The primary working unit of the GF100 is the CUDA core. As mentioned above, it is significantly changed from the previous scalar units which also carried the CUDA name. The foremost change is that the unit now features not only a fully pipelined floating point unit (FPU), but also a fully pipelined integer arithmetic unit (ALU). Each CUDA core is fully IEEE 754-2008 compliant, and also adds the FMA (fused multiply add) functionality for both single and double precision arithmetic.
Get used to seeing this functional unit on budget and midrange products that will show up after the GF100 is launched.
The ALU is a major change, mainly due to previous generations being able to do floating point only. The advantages that NVIDIA brings to the table with this are nicely summed up in their white paper detailing the GF100 architecture:
“In GF100, the newly designed Integer ALU supports full 32-bit precision for all instructions, consistent with standard programming language requirements. The integer ALU is also optimized to efficiently support 64-bit and extended precision operations. Various instructions are supported, including Boolean, shift, move, compare, convert, bit-field extract, bitreverse insert, and population count.”
NVIDIA has made their GPU far more CPU-like with the addition of fully supported integer functionality. This will have little effect on gaming initially, but further down the road we may see more and more functionality that was once reserved for the CPU to be implemented directly on the GPU. Where it will make a huge initial splash will be in the GPGPU circles, in which the GF100 can be directly programmed to using various C++ level languages.
Two warp schedulers and two dispatch units keep the scaler CUDA cores, Load/Store units, and Special Function units at a high rate of utilization.
The next step up in terms of units is the streaming multiprocessors (SMs).
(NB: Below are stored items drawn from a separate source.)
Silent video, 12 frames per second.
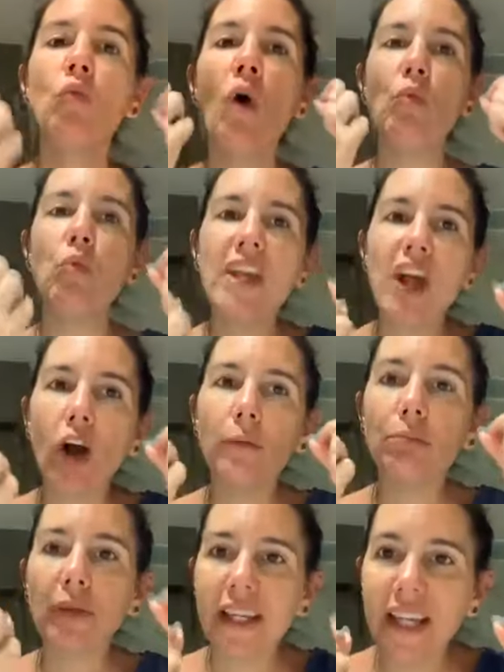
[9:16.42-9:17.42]
what we are
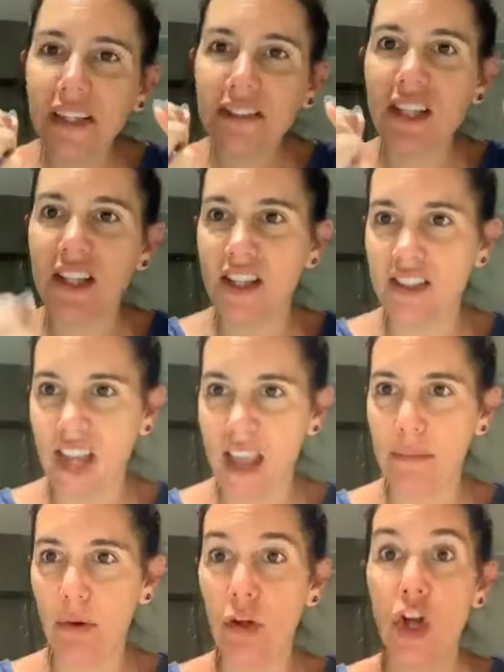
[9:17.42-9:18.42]
bringing to the
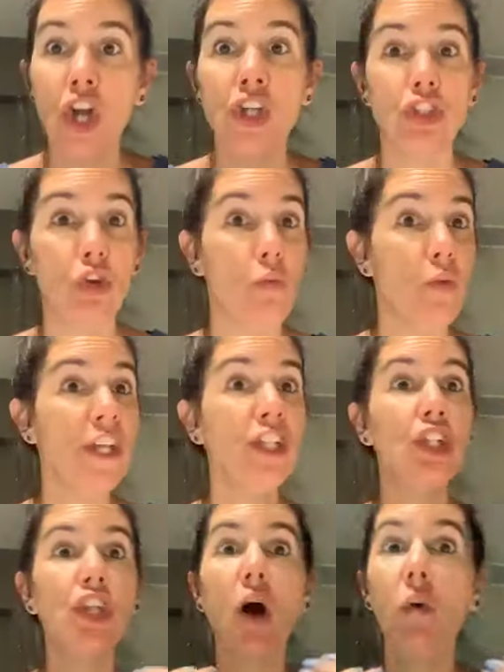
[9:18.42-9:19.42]
table. So we
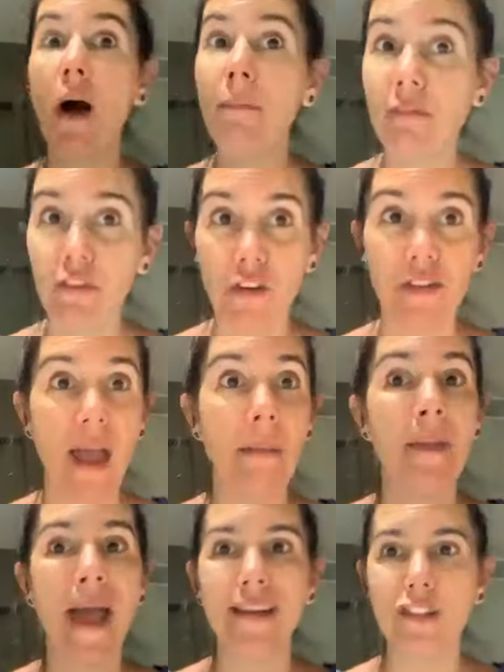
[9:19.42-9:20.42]
show up for
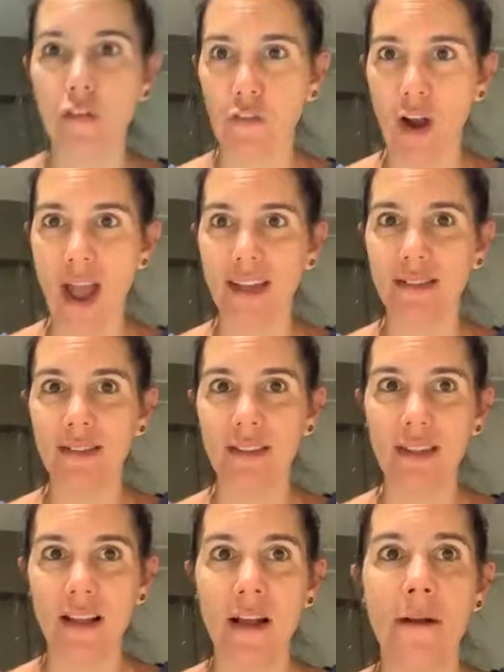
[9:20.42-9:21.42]
them as
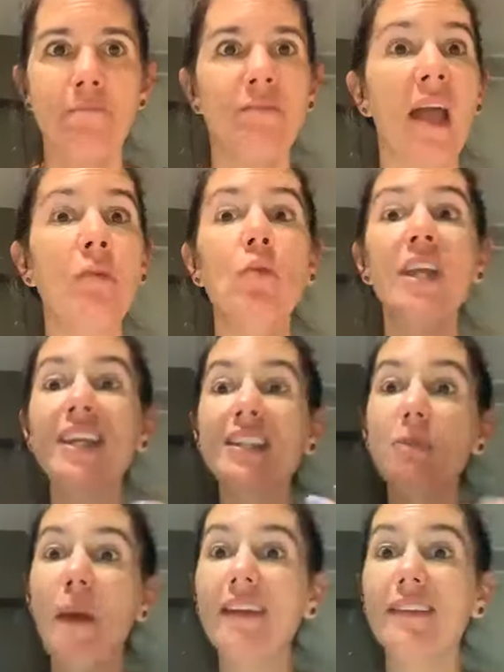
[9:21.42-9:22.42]
friends and we
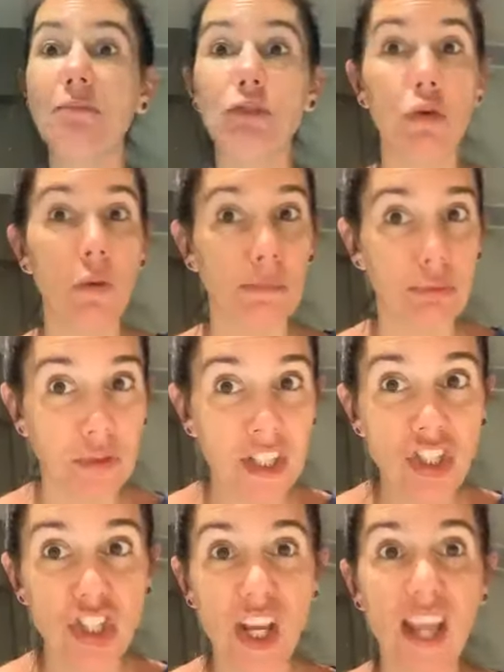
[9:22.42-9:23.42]
expect them to
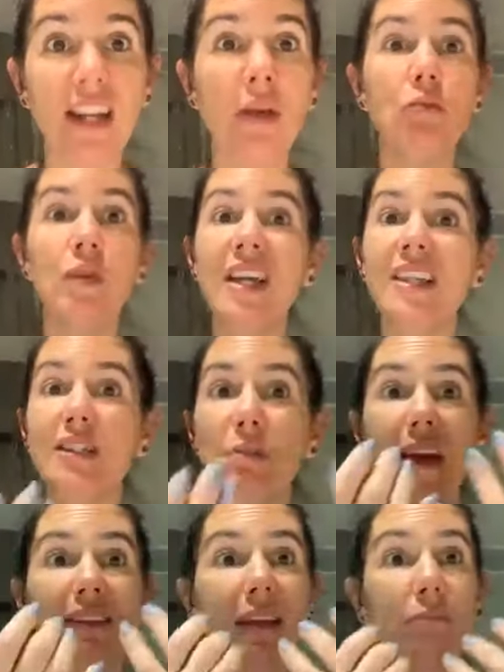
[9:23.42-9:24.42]
appreciate and we
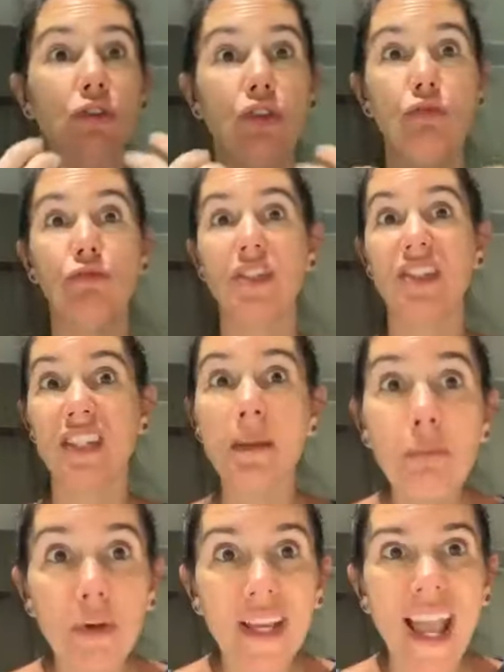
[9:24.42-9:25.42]
expect them to
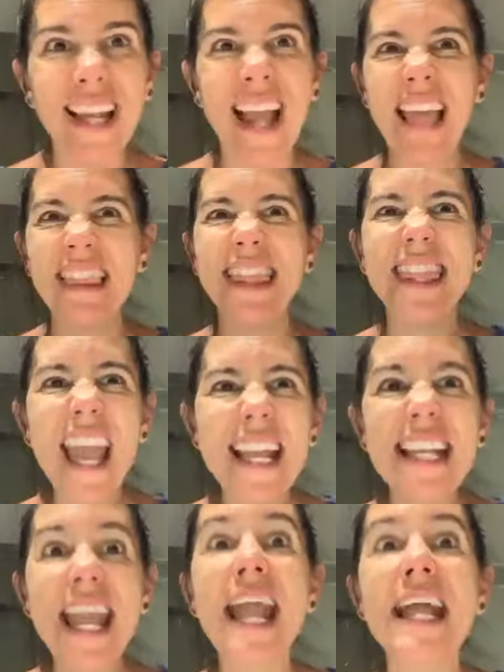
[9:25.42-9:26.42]
reciprocate, and they
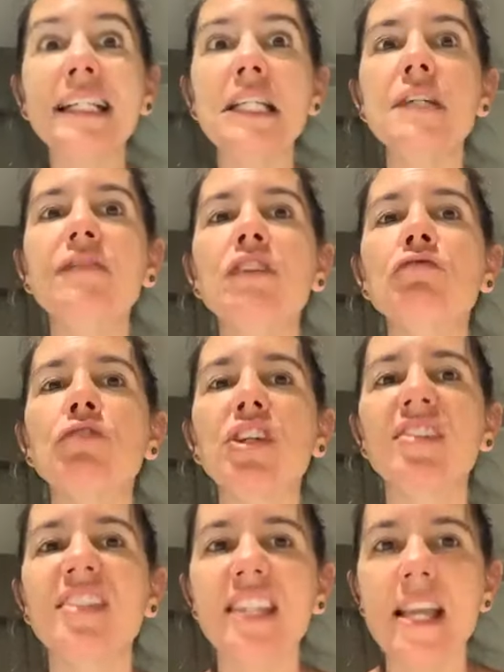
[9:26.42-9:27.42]
can't even
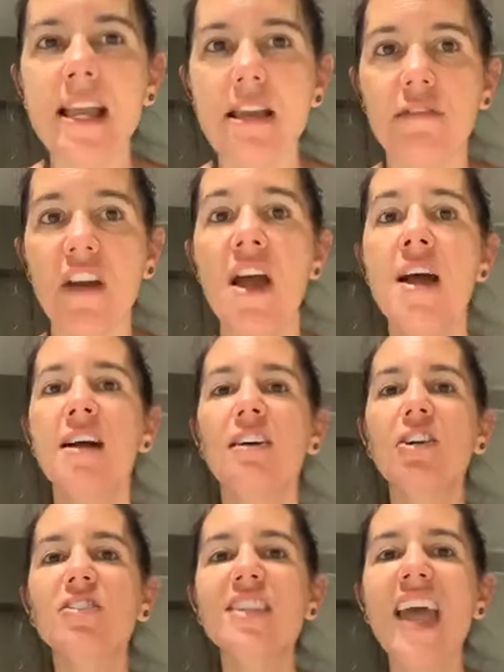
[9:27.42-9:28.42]
receive
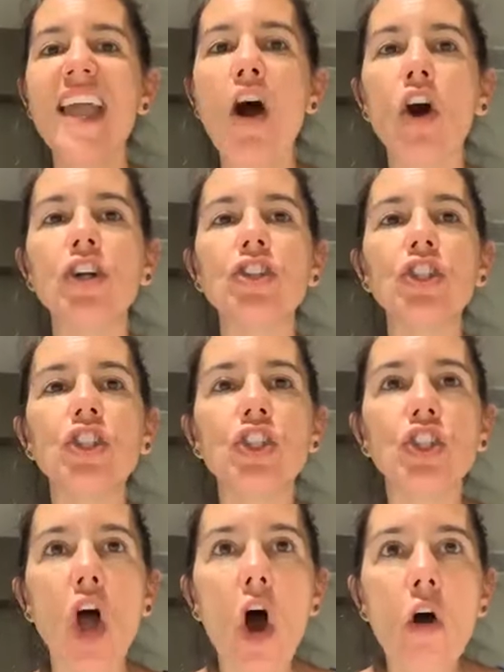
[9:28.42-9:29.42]
because they are
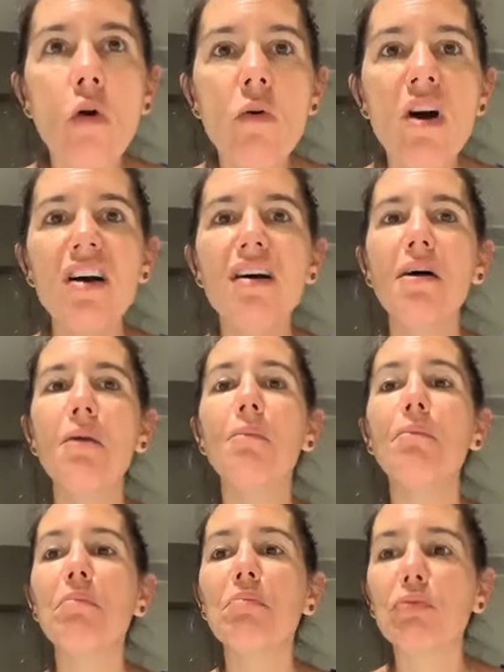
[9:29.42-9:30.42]
so
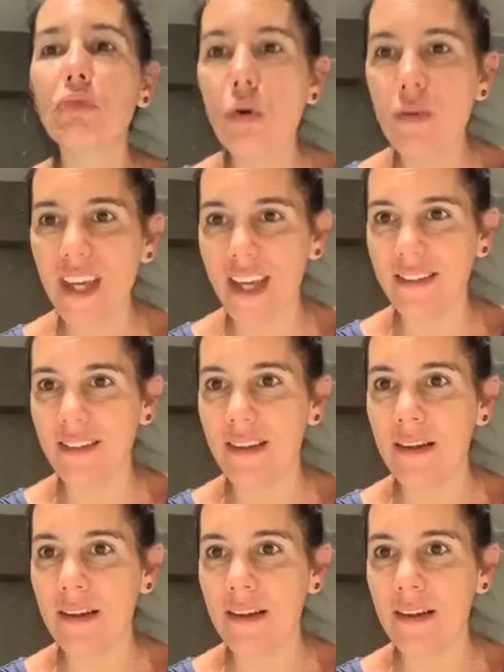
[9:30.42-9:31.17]
broken.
Each SM is comprised of 32 CUDA cores, but it does not stop there. This is probably where the most work was done in terms of functional unit organization, with an eye towards efficiency and throughput. The SM unit now looks a lot more like a hugely parallel traditional CPU. It has a dedicated instruction cache which feeds into two warp schedulers and two dispatch units. These units then utilize a register unit which feeds the CUDA cores, Load/Store units, and the new Special Function units. 16 Load/Store units are able to calculate source and destination addresses for sixteen threads per clock. Each warp is then comprised of 32 threads. With two warp schedulers pushing out two warps (32 threads) independently, it is able to avoid dependencies from the other instructions in flight in the other warp. This allows a large amount of utilization from the LD/ST units, CUDA cores, and Special Function units.
There are four SFUs in each SM, and each can execute transcendental instructions such as sin, cosine, reciprocal, and square root. Graphics interpolation instructions can also be performed on the SFU. Each SFU can execute one instruction per thread, per clock. This means that a full warp sent to the SFUs will take 8 clocks to fully execute. The SFU, LD/ST units, and CUDA Cores are all decoupled from the dispatch unit, which allows the dispatch unit to issue to the other execution units without having to wait for another unit to finish its work. For example a 32 thread warp can be in flight to the CUDA cores at the same time as a full warp is being worked on by the SFUs, all the while the LD/ST units are handling the source and destination addresses for new warps being generated but not yet dispatched and executed.